## Lab: Pythagorean Expectation for NBA

### On You Own: Deriving the Exponent for NBA Pythagorean Expectation

In this lab, you will perform the same analysis for the NBA reusing (almost exactly) the same code from the demo on Pythagorean Expectation for MLB but tweaked whereever necessary.  If you are unsure how to do something, just look to the corresponding part of the MLB section and emulate the code.  The data is loaded in the first cell.

The columns (excluding some self-explanatory ones):
+ `lg_id`: League ID
+ `mp`: minutes played
+ `pts`: points scored
+ `opp_pts`: opponent points scored

**IMPORTANT TIP**: Reuse the code from the demo on Pythagorean Expectation for MLB as much as possible.  You should be able to reuse basically all of it and rename a few things here and there.  It should all work to produce the results for this lab!  

## Setup (Do Not Change)

In [None]:
%run ../../utils/notebook_setup.py

import numpy as np

from datascience import Table
from datascience_stats import linear_fit

usecols = ['wins','losses','g','pts','opp_pts','year','team_id']

nba = Table.read_table(
    "nba_team_season_data.csv",
    usecols=usecols
)

nba.show(5)

### 1. The first thing we need to do is compute the winning percentage 
$$
    \text{Win Pct} = W / G
$$

### 2. Then we need to compute Points per Game values
\begin{align*}
    \text{Points For per Game} & = \text{Points For}\ /\ \text{Game} \\
    \text{Points Against per Game} & = \text{Points Against}\ /\ \text{Game} \\
    \text{Net Points per Game} & = \text{Points For per Game} - \text{Points Against per Game}
\end{align*}

Call the columns `ppg`, `opp_ppg`, and `net_ppg`.

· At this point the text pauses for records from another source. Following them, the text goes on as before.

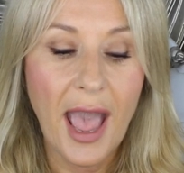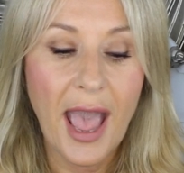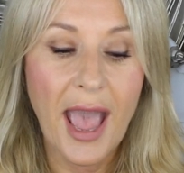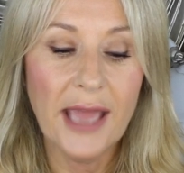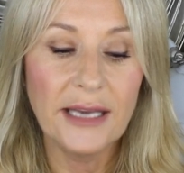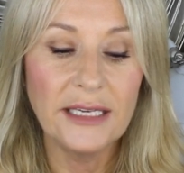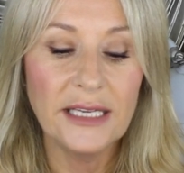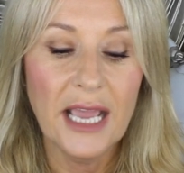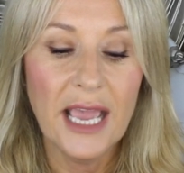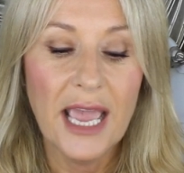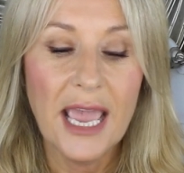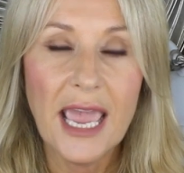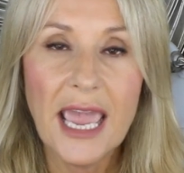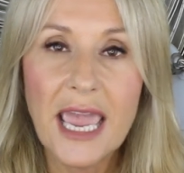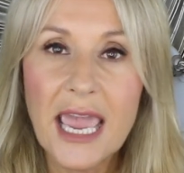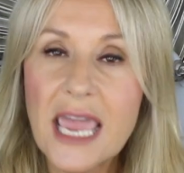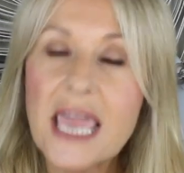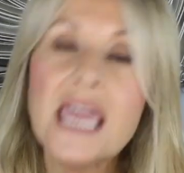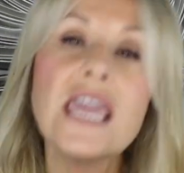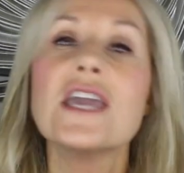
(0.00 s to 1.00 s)
And
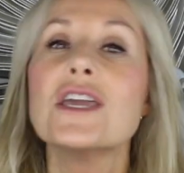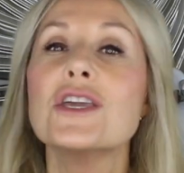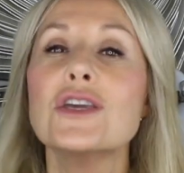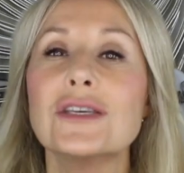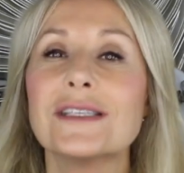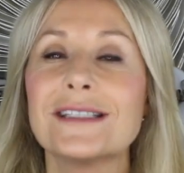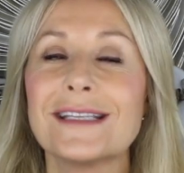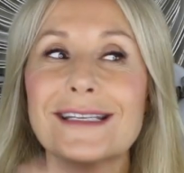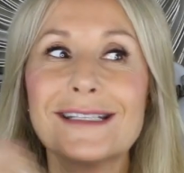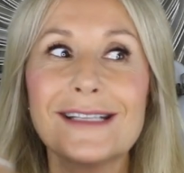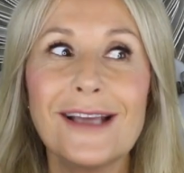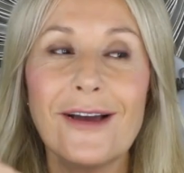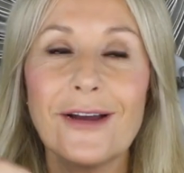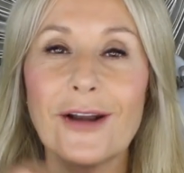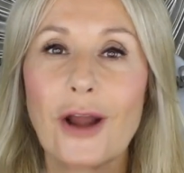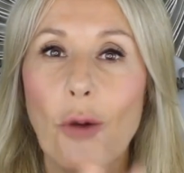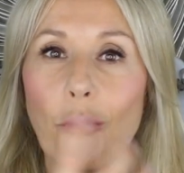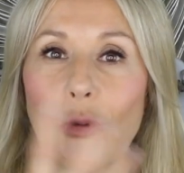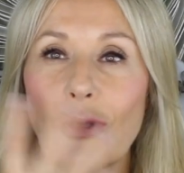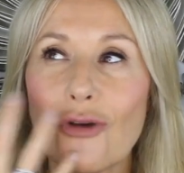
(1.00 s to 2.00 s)
he used to
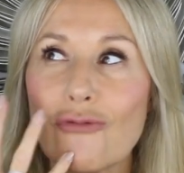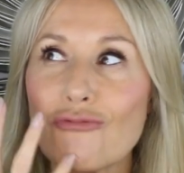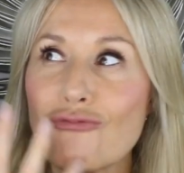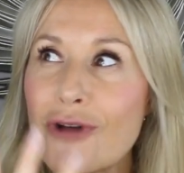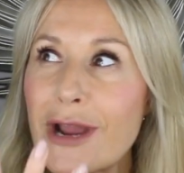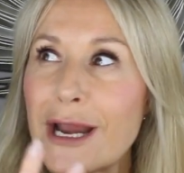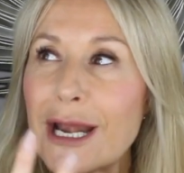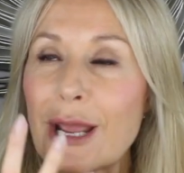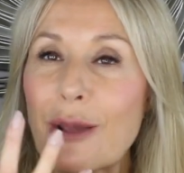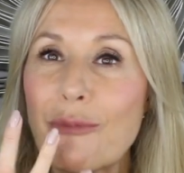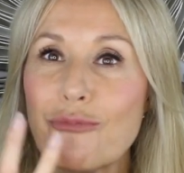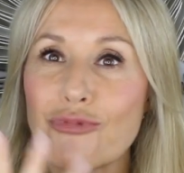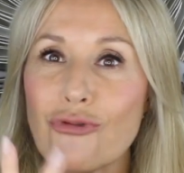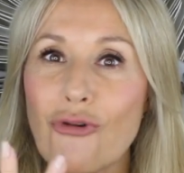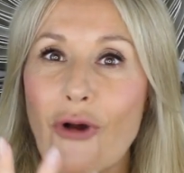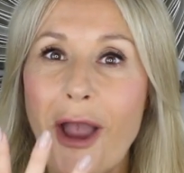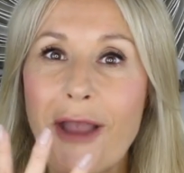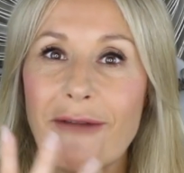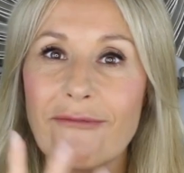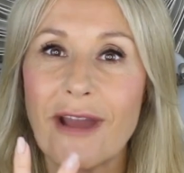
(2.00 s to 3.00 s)
turn up with a really
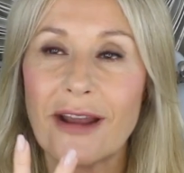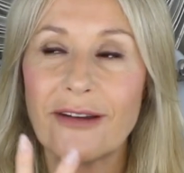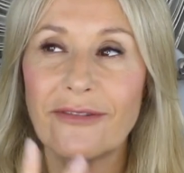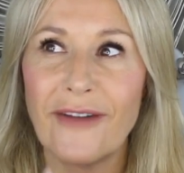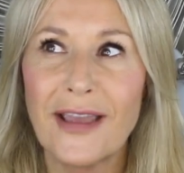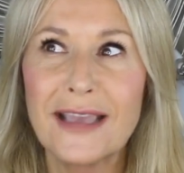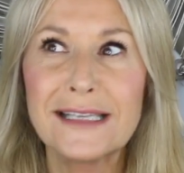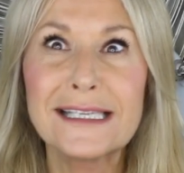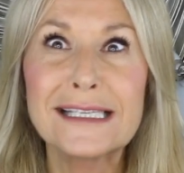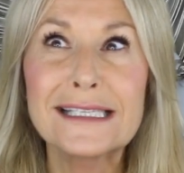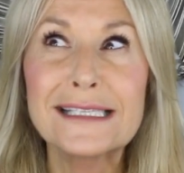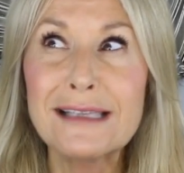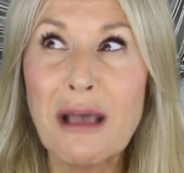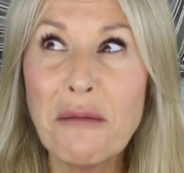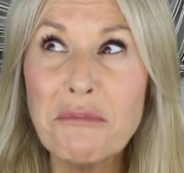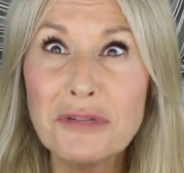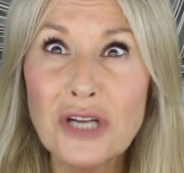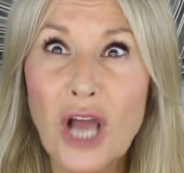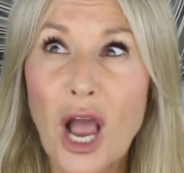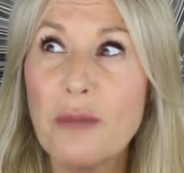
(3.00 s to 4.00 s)
bright red face,
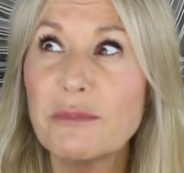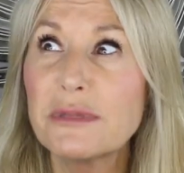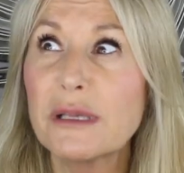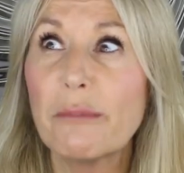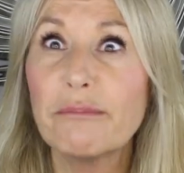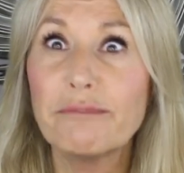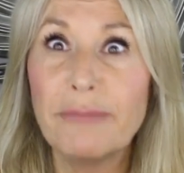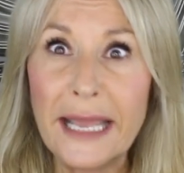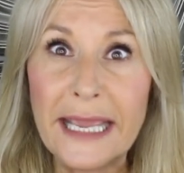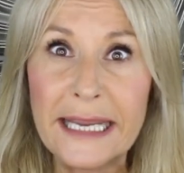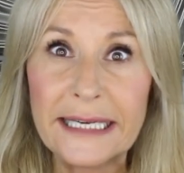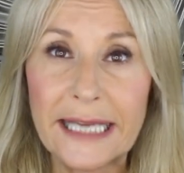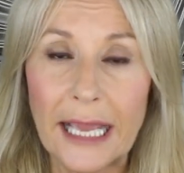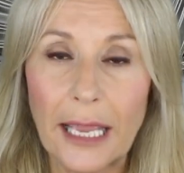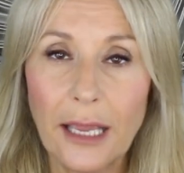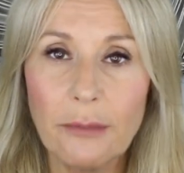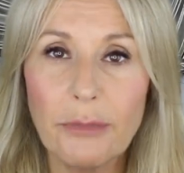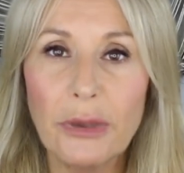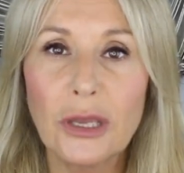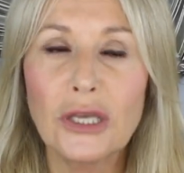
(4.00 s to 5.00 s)
sometimes
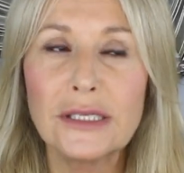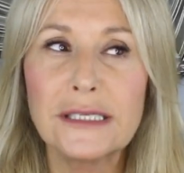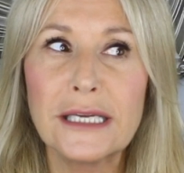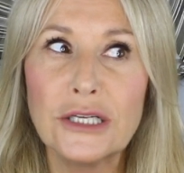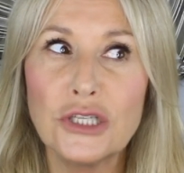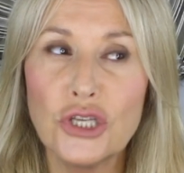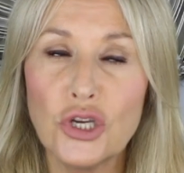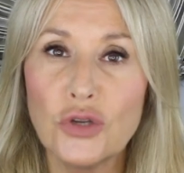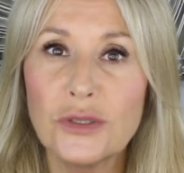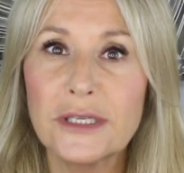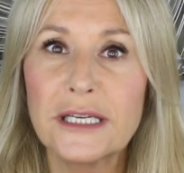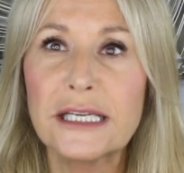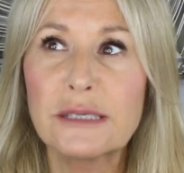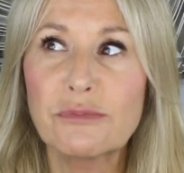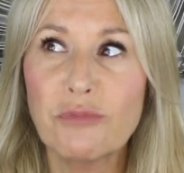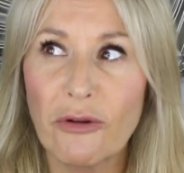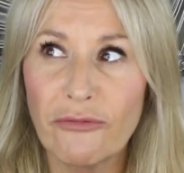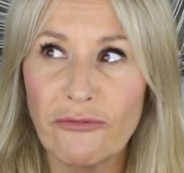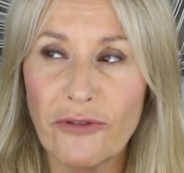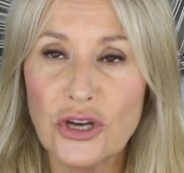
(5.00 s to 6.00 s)
bleeding, because he'd used
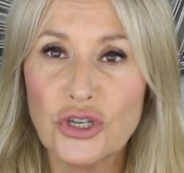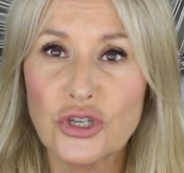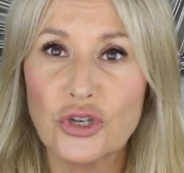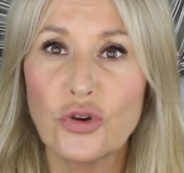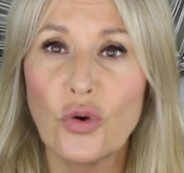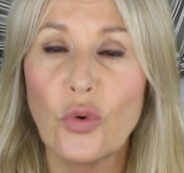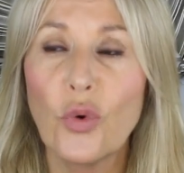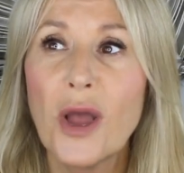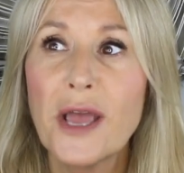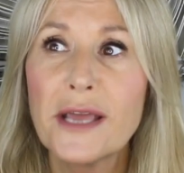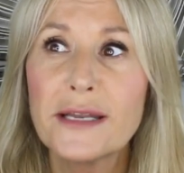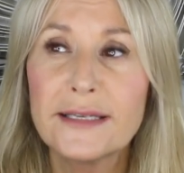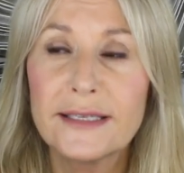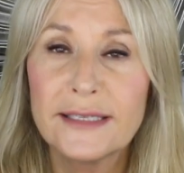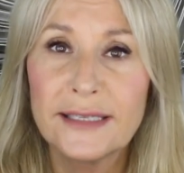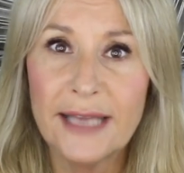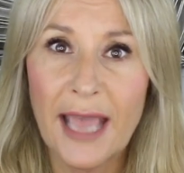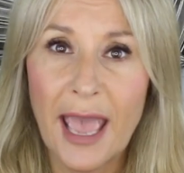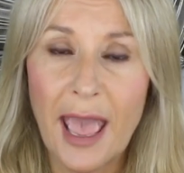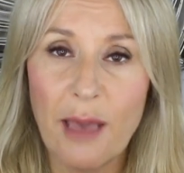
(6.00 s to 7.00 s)
his professional
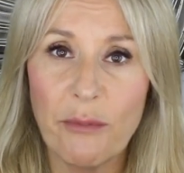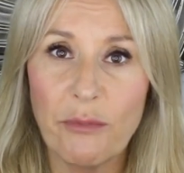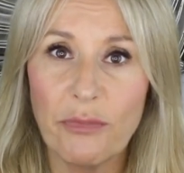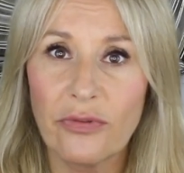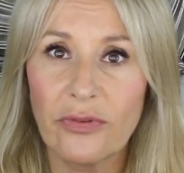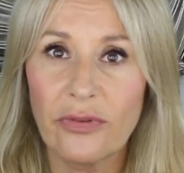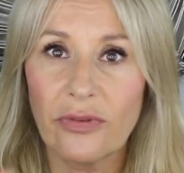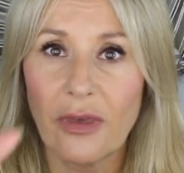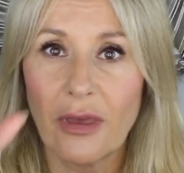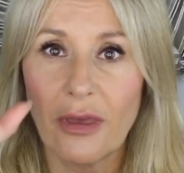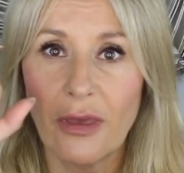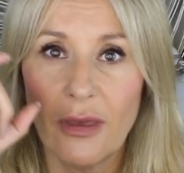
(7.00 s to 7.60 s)
depth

*Note: Feel free to perform the analysis using Ratings, which provide points per 100 possessions, provided in the NBA dataset (you will need to change the data loading to include those columns).  The results will be identical.

_Question_

We're computing a per game value.  Should we use 82 or should we use something else?  What happened in the NBA recently (~2011) that might necessitate not using 82?

Show the top 10 team seasons by Net Points per Game.  Only show the following columns: `team_id, wins, losses, ppg, opp_ppg, net_ppg`

### 3. Compute the Linear Model
$$
    \text{Linear Win Pct} = \alpha  + \beta \cdot \text{Net Points per Game}
$$
where $\alpha$ gives $\text{Average Win Pct}$ and $\beta$ gives $\text{Win Pct per Net Points per Game}$.

Plot the linear model results as we did with MLB.

**Remember: Reuse the code from the MLB demo!**


_Question_

For what values of Net Points per Game does $\text{Linear Win Pct} < 0$ and $\text{Linear Win Pct} > 1$?  How much of an issue is that here compared to when we looked at MLB data?

The estimated value of $\beta$ should be about $0.03$.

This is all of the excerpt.